Ko Bobo recalled one incident during the battle for Moebye town in southern Shan, when one of his troops was shot and killed near a church where Tatmadaw troops were stationed. He said they couldn’t retrieve the body for fear that further fighting would damage the building.

“I feel extreme anger when I see churches being destroyed. When Christian worshippers lose their churches, I feel the pain of losing a mosque. If there are no more temples, no religious groups can honour their gods,” Ko Bobo told Frontier.

A Buddhist monastery damaged by military shelling in Demoso’s Khone Thar village, seen in December. (Mar Naw | Frontier)

Ko Bobo says this sympathy was developed because of his own experience of religious persecution. As a young Muslim growing up in Myanmar in the late 1990s, he saw his religious community denied the rights afforded to others. 

Ko Bobo, whose father is a Bamar Muslim and mother Karenni Muslim, said he and his parents were never able to acquire national IDs known as Citizenship Scrutiny Cards, meaning he was deprived of the basic rights afforded to Myanmar citizens.

“It’s terribly hard to be a Muslim in Myanmar. I didn’t receive things taken for granted by others,” he said. “Muslims don’t even get the opportunity to study – even if they are sharp – and are refused jobs even if they are talented… Even if I wanted to save money and buy land, I would not be allowed because of my religion.”

He told Frontier that the Spring Revolution must end all forms of repression, including by scrapping the 1982 Citizenship Law, which many say is applied in an arbitrary and discriminatory way to oppress Muslims and other minority groups.

“I want to encourage all my Muslims brothers to understand that justice is not something that is gifted automatically, but a right we must fight for,” he said.

Many Muslims have joined resistance groups or allied ethnic armed groups, with some even forming their own militia in October last year, called the People Liberation Muslim Front. The group announced that it would fight with other armed groups against the regime, but details of its operations remain scarce.

The PLMF’s leader told Frontier that, as Muslims, his fighters and their communities have been oppressed for years, making it difficult for them to form an armed group that is widely accepted by the public. He said that Muslim fighters were training in territory claimed by ethnic armed groups, because they have no region to call their own.

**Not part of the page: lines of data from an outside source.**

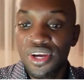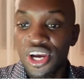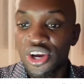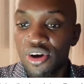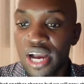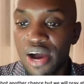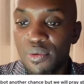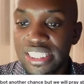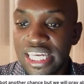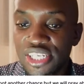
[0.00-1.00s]
Goga,
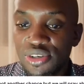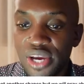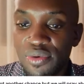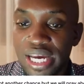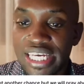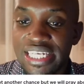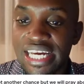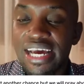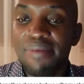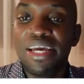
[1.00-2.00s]
wacha nitoke kwa
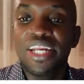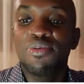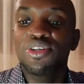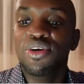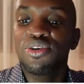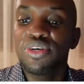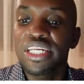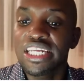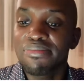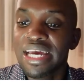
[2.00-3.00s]
kitanda. Mary, what were you doing
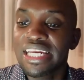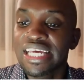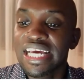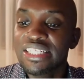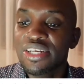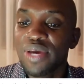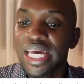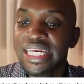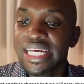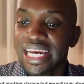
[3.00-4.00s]
in bed? We are
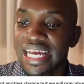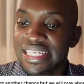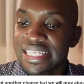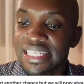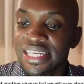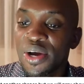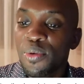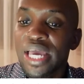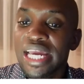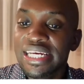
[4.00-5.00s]
in class.
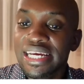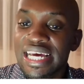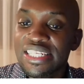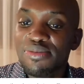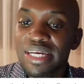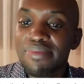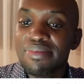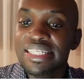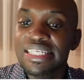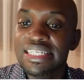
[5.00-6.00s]
You better be
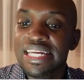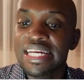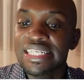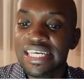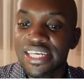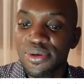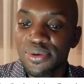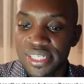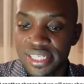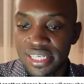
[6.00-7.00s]
seated and taking
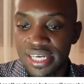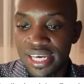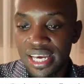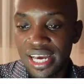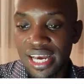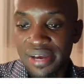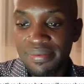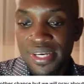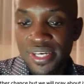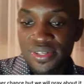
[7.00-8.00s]
notes.
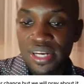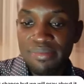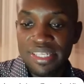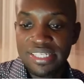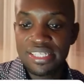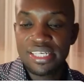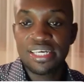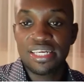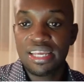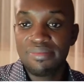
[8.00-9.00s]
So let me
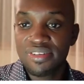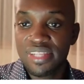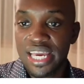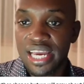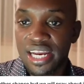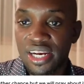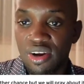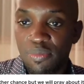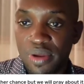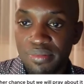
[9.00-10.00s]
see that I can
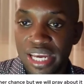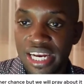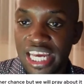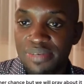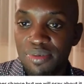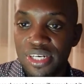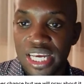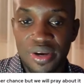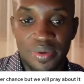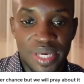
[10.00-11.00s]
open my
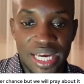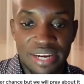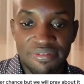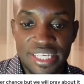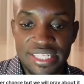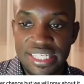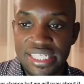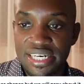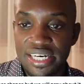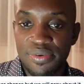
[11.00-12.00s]
Nightbot. We can fix this
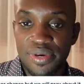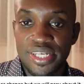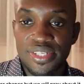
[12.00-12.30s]
real quick.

Tun Kyi, information officer for the Spring Revolution Myanmar Muslim Network, a group formed by Muslim activists and former political prisoners, said he believes the views of Myanmar’s Bamar Buddhist majority have changed drastically since the coup, but that this change hasn’t gone far enough.

“Muslim heroes have participated in every battle in Myanmar across the ages. They gave their lives and fought fiercely for their country. So why must we still experience this Islamophobia?” asked Tun Kyi, who is himself a former political prisoner.

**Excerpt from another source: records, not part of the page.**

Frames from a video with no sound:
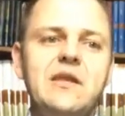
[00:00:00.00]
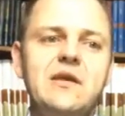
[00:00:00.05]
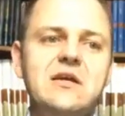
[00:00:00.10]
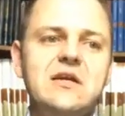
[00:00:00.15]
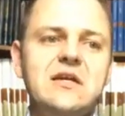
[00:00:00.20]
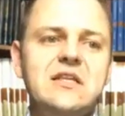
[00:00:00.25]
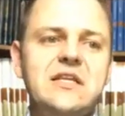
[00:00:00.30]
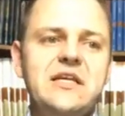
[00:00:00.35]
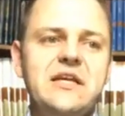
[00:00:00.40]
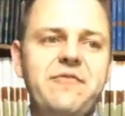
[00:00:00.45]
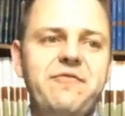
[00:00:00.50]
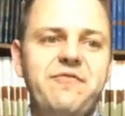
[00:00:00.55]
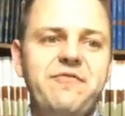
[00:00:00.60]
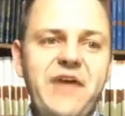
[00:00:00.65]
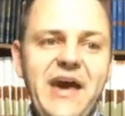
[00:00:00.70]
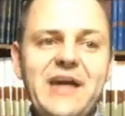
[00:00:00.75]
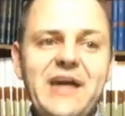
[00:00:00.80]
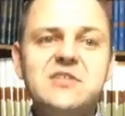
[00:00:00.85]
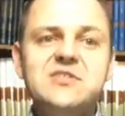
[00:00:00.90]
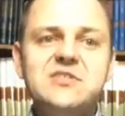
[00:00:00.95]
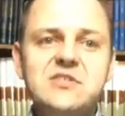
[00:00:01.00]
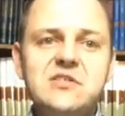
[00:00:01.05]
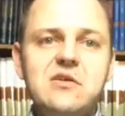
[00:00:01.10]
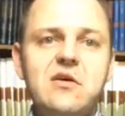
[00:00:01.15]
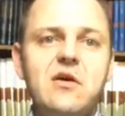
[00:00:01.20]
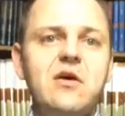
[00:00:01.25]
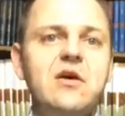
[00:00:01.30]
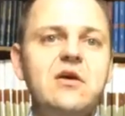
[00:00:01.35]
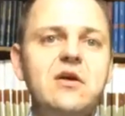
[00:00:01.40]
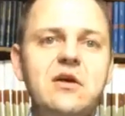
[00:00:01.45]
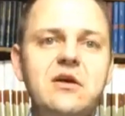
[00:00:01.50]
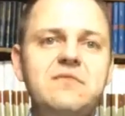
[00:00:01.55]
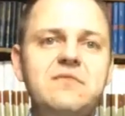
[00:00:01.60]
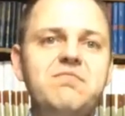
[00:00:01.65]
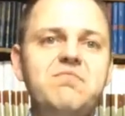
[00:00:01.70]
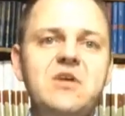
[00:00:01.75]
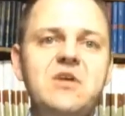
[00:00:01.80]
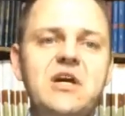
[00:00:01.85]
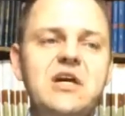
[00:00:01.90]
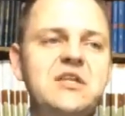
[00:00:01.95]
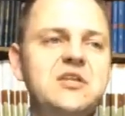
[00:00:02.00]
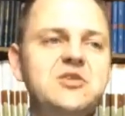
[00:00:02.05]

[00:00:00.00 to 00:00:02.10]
the effects and the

He criticised the NUG for failing to appoint any Muslim representatives; the human rights ministry includes a Rohingya Muslim “advisor”, but no Muslims occupy a minister or deputy minister position.

NUG officials had promised a meeting with Muslim activists to discuss plans to repeal the discriminatory 1982 Citizenship Law among other matters, but Tun Kyi says he is dissatisfied that no further statement on the matter has been made.

“This is an unjust law; we call it the Nazi law. Because of this law, we Muslims don’t have the rights of free citizens. [NUG] officials must match their ideals with deeds, rather than continuing to pacify the Muslim people with empty words,” he said.

Tun Kyi said he was proud of all Muslims participating in the armed struggle against the military, and that he especially admires Ko Bobo for protecting Kayah churches.

In October last year, the JPDF celebrated its one-year anniversary with a parade in Demoso Township. At the front stood a man with a thick black beard, wielding an unusual gun made in a small motorcycle garage in Loikaw.